Mais Florence comme le précise
Richard Turner est également fière de sa tradition de liberté républicaine, unique dans la péninsule, et qu'elle entend défendre. Si les aristocrates sont tenus à l'écart du pouvoir un moment, les grandes familles enrichies par les affaires et la finance finiront cependant par imposer leur pouvoir ; c'est le cas des Médicis qui régneront pratiquement en souverains et dont l'ombre ne peut éviter de planer sur ces pages, de Cosimo, le "Pater Patriae", à Lorenzo " mort en 1492.
Des interrogations majeures suscitées par les projets architecturaux vont stimuler et donner un élan sans précédent à la création artistique : refonte de la Seigneurie, décision d'ériger un dôme sur la cathédrale (1366-1367) qui sera achevé en 1436, concours des portes du Baptistère (1402) remporté par Ghiberti et réalisées de 1425 à 1452, concomitance des premières expériences de perspectives de Brunelleschi avec les sculptures d'Orsanmichele (Donatello, Ghiberti), etc.
Tous les arts visuels sont affectés par une (r)évolution formelle où l'utilisation et le développement de la perspective semble s'inscrire comme moyen d'une nouvelle vision du monde avant d'être une intention esthétique consciente. Dix ans après la sculpture, la mutation artistique s'opère en peinture : fresques de Masaccio à la chapelle Brancacci (1425-1427), "La Bataille de san Romano" de Paolo Ucello (1440) ou encore "Le Cortège des mages" de Gozzoli (1459). Pages décisives écrites par Alberti (De Pictura), commentaires de Ghiberti ou ouvrages de Piero della Francesca, autre peintre toscan mais dont l'oeuvre majeure se trouve à Arezzo.
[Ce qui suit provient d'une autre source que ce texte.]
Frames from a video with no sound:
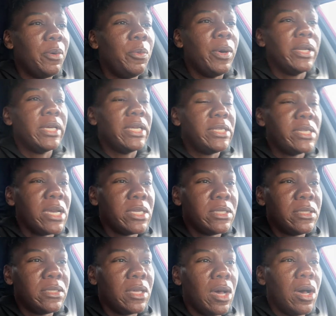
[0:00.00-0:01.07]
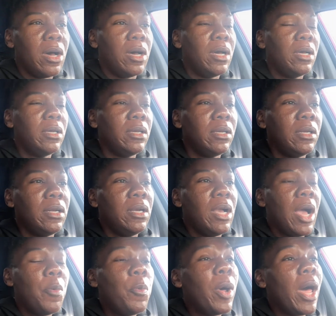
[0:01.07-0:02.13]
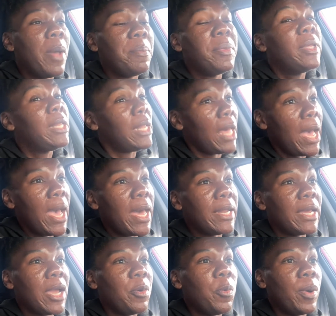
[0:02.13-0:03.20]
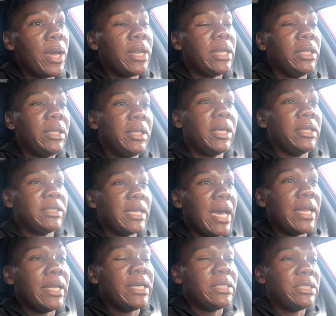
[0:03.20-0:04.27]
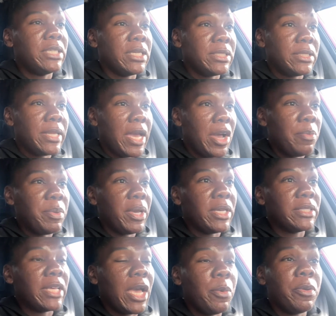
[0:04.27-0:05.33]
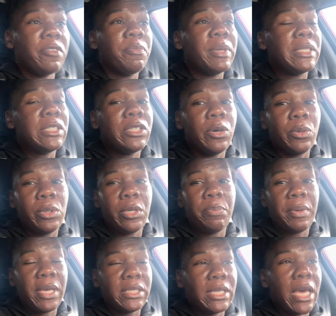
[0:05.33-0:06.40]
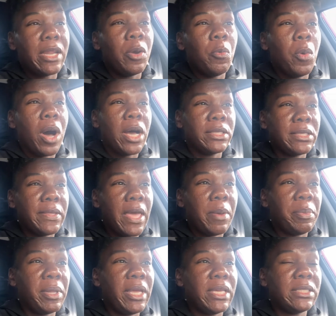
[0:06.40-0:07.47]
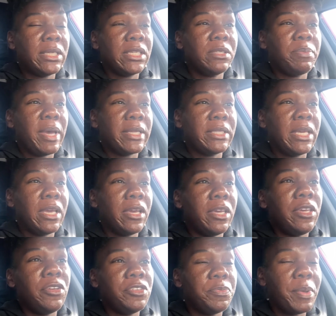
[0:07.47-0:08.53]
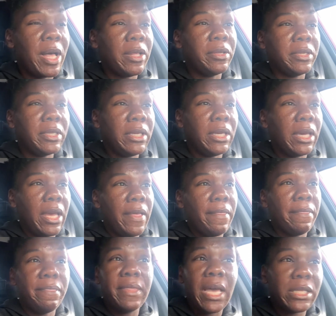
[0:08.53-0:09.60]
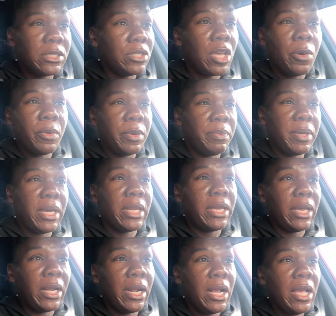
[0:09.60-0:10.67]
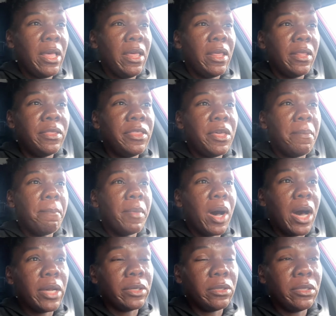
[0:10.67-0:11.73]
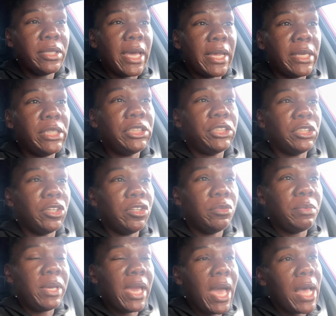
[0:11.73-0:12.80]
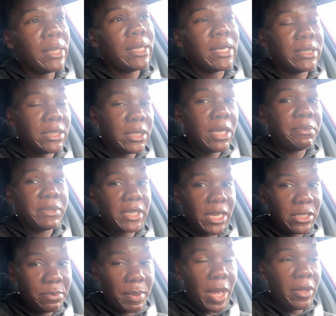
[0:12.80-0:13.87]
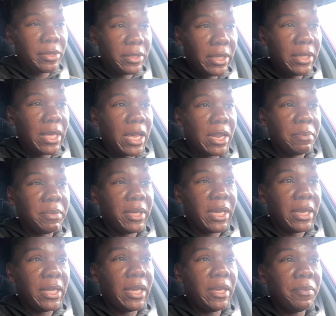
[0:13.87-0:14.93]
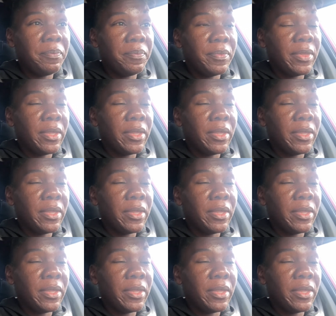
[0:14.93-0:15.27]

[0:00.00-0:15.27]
what I just saw. Well, I'm glad I went and looked at it just now because I would have been totally pissed had I walked in that place expecting a huge balcony and that's not what I'm getting. The model that he showed me had that same size balcony that I'm getting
Au chapitre de "L'économie domestique" on peut s'étonner de retrouver le couvent San Marco où travailla Fran Angelico, le peintre moine, entre 1438 et 1452. Mais l'auteur explique que la maison familiale séculière trouve un pendant dans le monastère, maison habitée par une famille religieuse aux yeux des Florentins. La fin du Quatrocento est évoquée avec la peinture de Botticelli entre 1470 et 1480 et celle du Perugin alors que certains artistes quittent Florence pour aller travailler à la Chapelle Sixtine à Rome. L'invasion française de Charles VIII (1494) et la main mise de Savonarole sur la ville jette un voile quelque peu funeste sur une période finissante.
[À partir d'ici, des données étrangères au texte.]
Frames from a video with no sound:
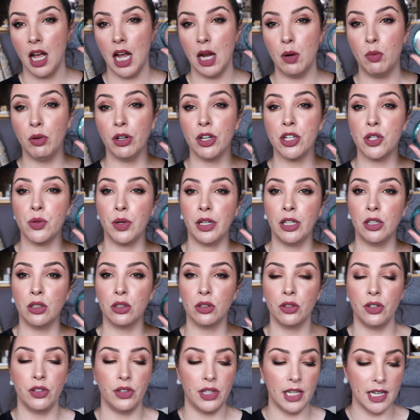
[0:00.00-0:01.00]
I wanted to
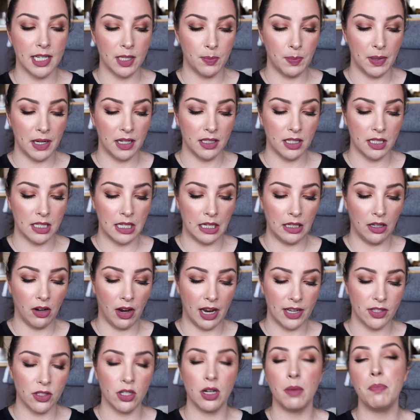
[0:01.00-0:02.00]
include this because it's a
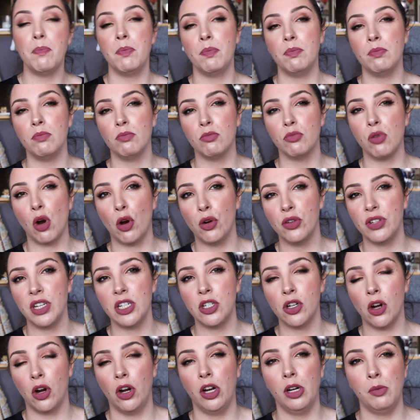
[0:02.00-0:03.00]
nice sort of rosy
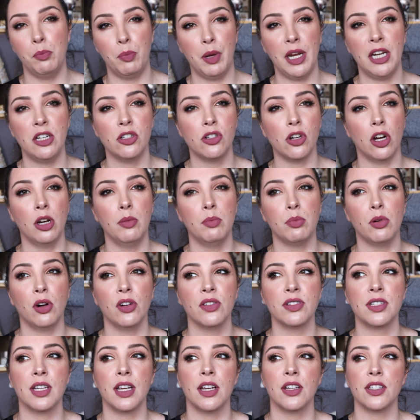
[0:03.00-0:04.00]
tone, pink tone
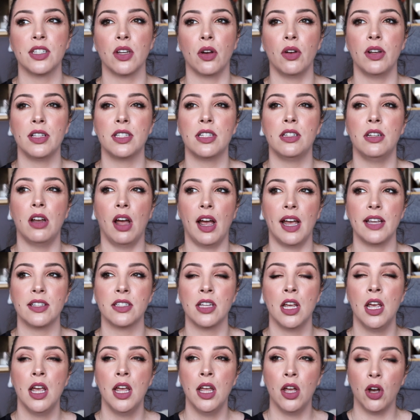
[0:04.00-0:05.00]
bronzer, so it's
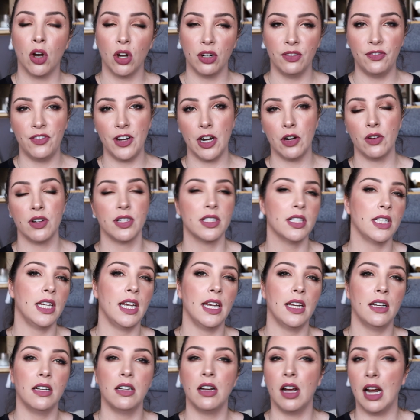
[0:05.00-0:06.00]
nice on fairer
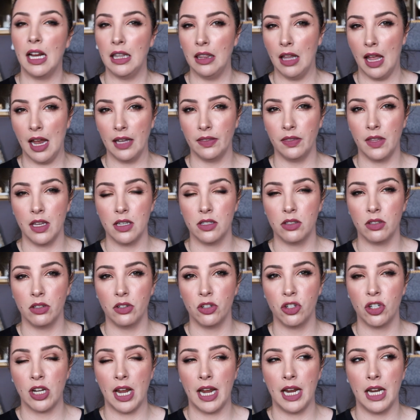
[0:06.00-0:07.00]
skin. I like these sort
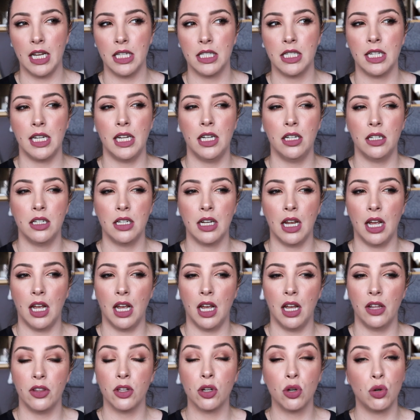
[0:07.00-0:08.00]
of shades in
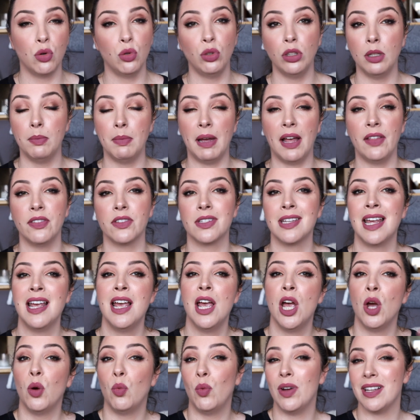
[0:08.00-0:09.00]
uh, the cooler months.
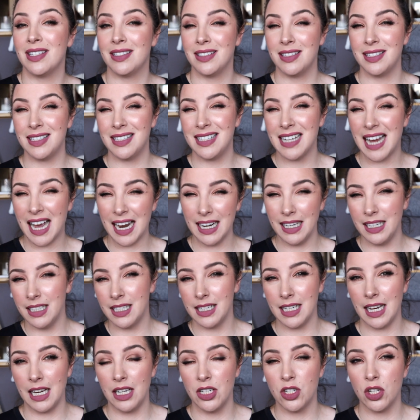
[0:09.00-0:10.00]
We're starting
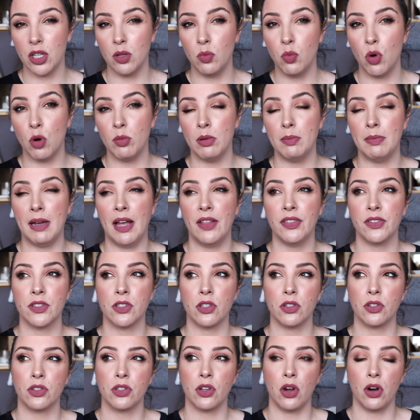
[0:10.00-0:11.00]
to get into the warmer
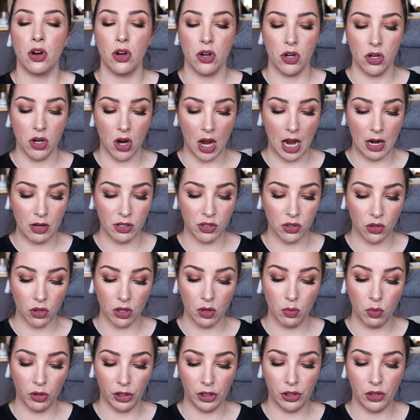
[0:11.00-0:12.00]
months, so I sort
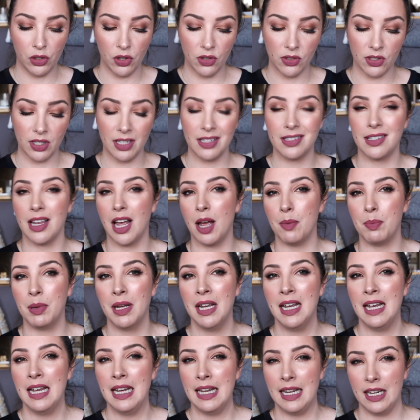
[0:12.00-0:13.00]
of want to use these
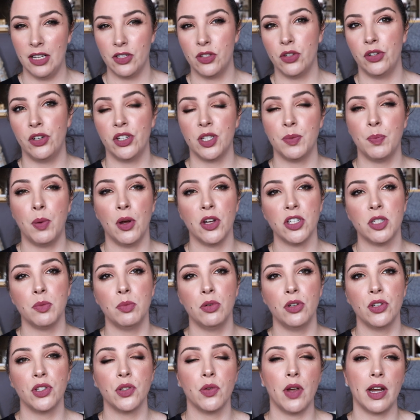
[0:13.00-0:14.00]
up as soon as
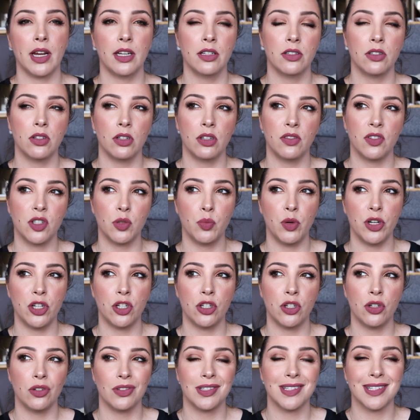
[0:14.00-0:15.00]
possible so I can sort of
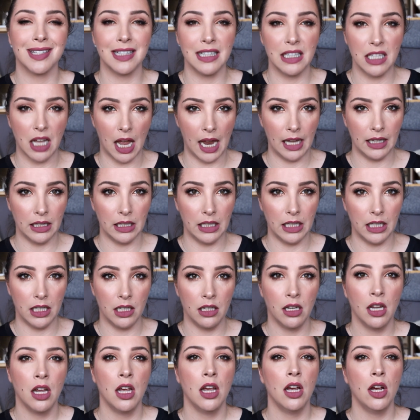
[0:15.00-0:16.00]
switch to
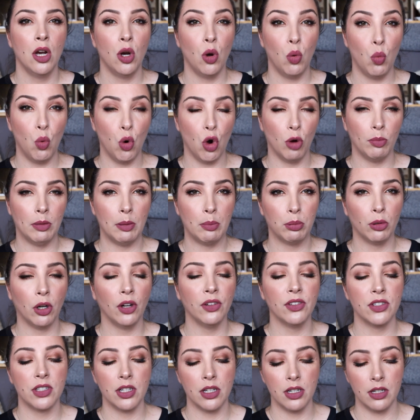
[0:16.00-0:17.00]
slightly warmer
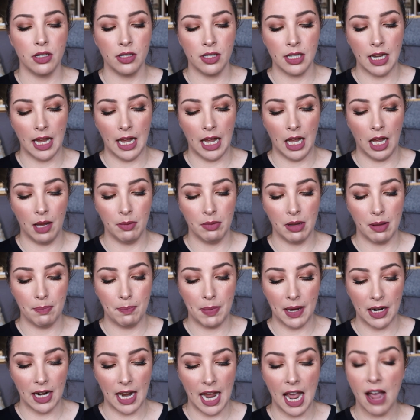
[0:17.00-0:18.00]
bronzers, um,
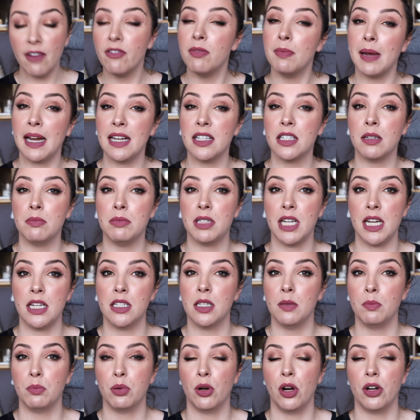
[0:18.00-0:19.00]
but I have made some
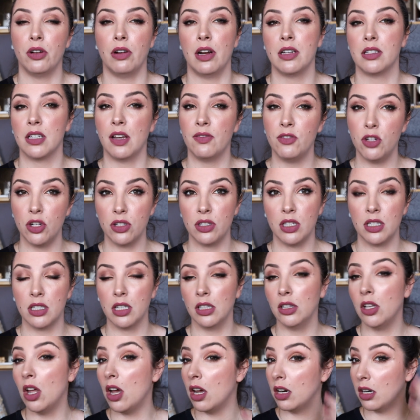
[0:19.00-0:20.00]
decent progress. I've used this
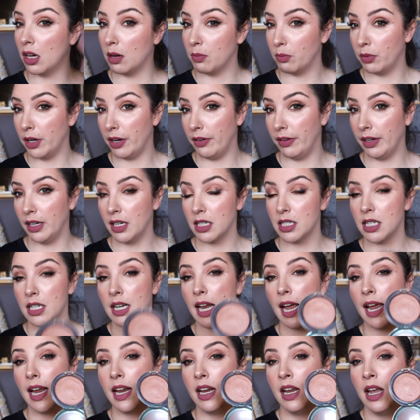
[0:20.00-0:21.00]
a lot, I'm wearing it
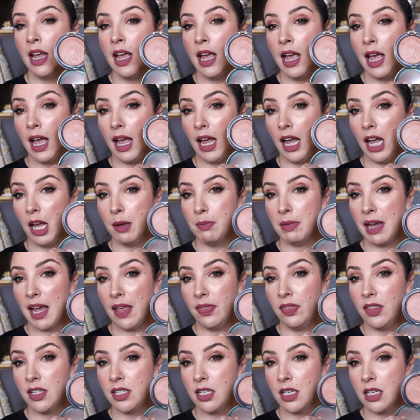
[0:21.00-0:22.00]
today, um,
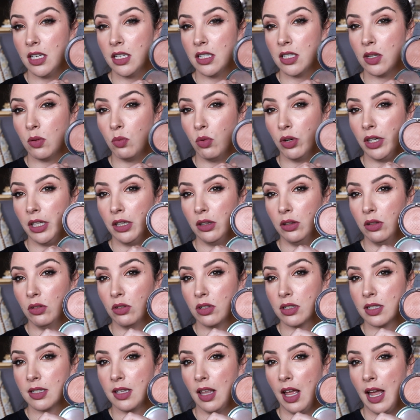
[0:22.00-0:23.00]
and this is what it
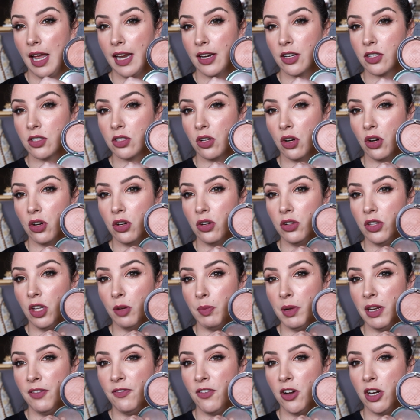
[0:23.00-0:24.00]
looks like. So there'll
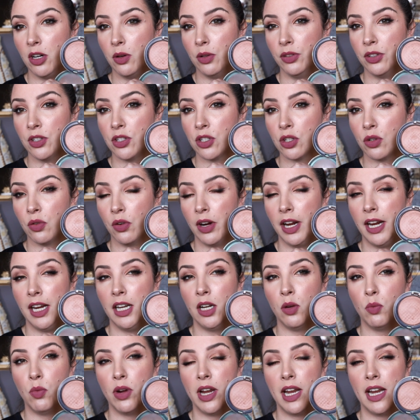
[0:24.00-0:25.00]
be a photo on the
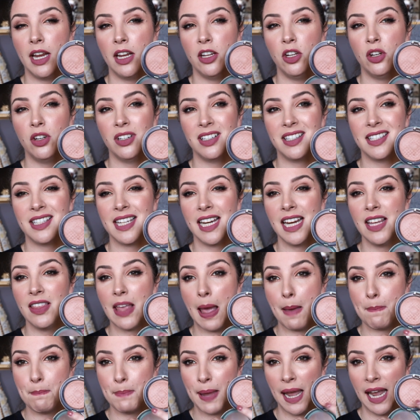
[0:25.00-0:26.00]
screen where you could see
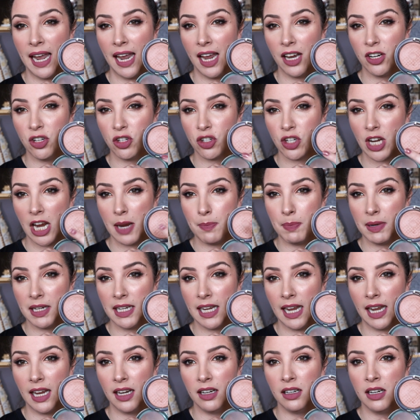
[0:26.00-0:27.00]
that pan shape
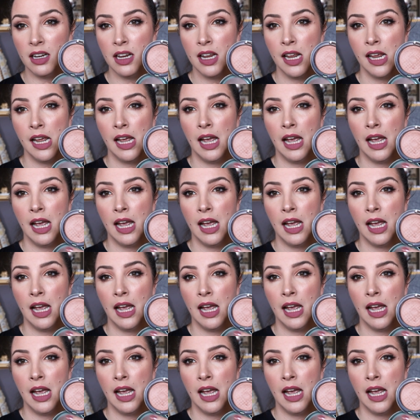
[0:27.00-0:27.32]
again.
Léonard a déjà exposé ses pensées en peinture (1490) quand "Il gigante", David (1501-1504), est installé sur la place de la Seigneurie. Comme Léonard,
Michel-Ange, rompant avec l'attachement traditionnel à la corporation, a le même souci : ériger l'activité artistique au rang d'activité intellectuelle.
Une approche anglo-saxonne de l'histoire de l'art que j'ai beaucoup appréciée.